If this is for the Shell Eco Marathon you have your work cut out. Based on the work I've seen on past teams websites, it takes an ongoing effort to be near the top.

BTW, if I remember correctly past rules required the use of a certain make of engine block and/or head. In recent years the engine design has been opened to scratch built engines.


----------



## apullin (Aug 9, 2011)

gbritnell  said:
			
		

> Whoa there friend!!! Methinks you think this is a lot more simple than it is. First off in this world of 'model engineering' there's not much in the way of EFI.



Yes, I do know that. But EFI system is completely done already, as a separate thing. That is, the pressure source, low flow injectors, electronics, code, etc, is already done. That's the easy part.

Now, as far as a desmodromic valve configuration and such, that was just a pipe dream suggestion that someone else fielded, and since there are no existing plans, it's not really an option.




			
				dieselpilot  said:
			
		

> Other university teams have managed to come up with engines from scratch.

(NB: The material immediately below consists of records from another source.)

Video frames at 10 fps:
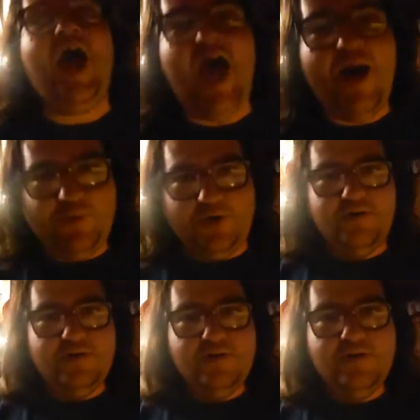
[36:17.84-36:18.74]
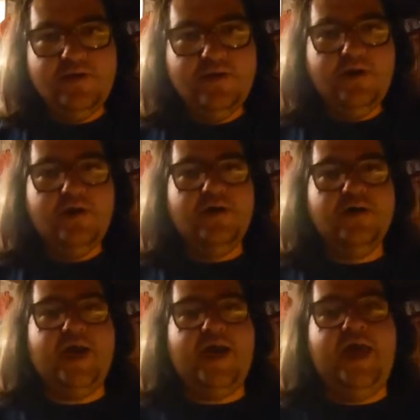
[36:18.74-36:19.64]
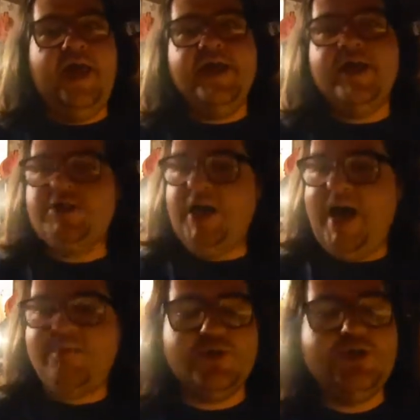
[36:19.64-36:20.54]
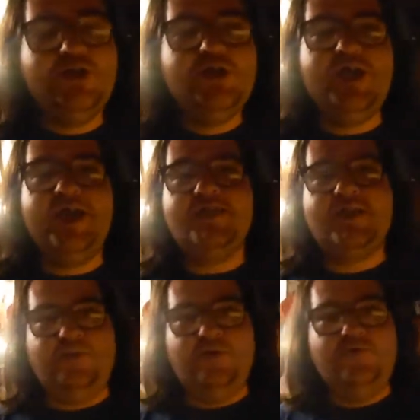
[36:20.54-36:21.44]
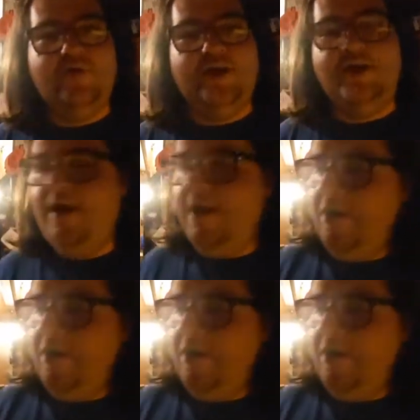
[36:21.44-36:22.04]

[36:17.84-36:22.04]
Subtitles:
Apple, okay? Get your Apple 2GS up and running.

Ah, I knew I'd drum up someone who was familiar with the competitions 
Teams don't seem to put too much effort into their websites, so the information isn't always there. There's plenty to be learned at the competition itself, as people share quite openly on-site.

Shell eco-marathon is open engine design. SAE Supermileage requires the use of a Briggs & Stratton block. I am targeting my efforts just to the former.
I consider a lot of the engine designs a little bit "silly", since many of them now use essentially every part from a Honda XR50 engine, and it's just physically supported by the aluminum crankcase of the B&S engine. Just trying to think laterally.



> Designing an engine from scratch take quite a bit of effort.



That's why I'm looking for some initial plans, a 'bootstrap'. I mean, I could just show up on a riding lawnmower; that'd be the least amount of development hours ;D


----------



## steamer (Aug 9, 2011)

I could suggest a Dale Carnige book.... :

Apullin....have you built an engine before?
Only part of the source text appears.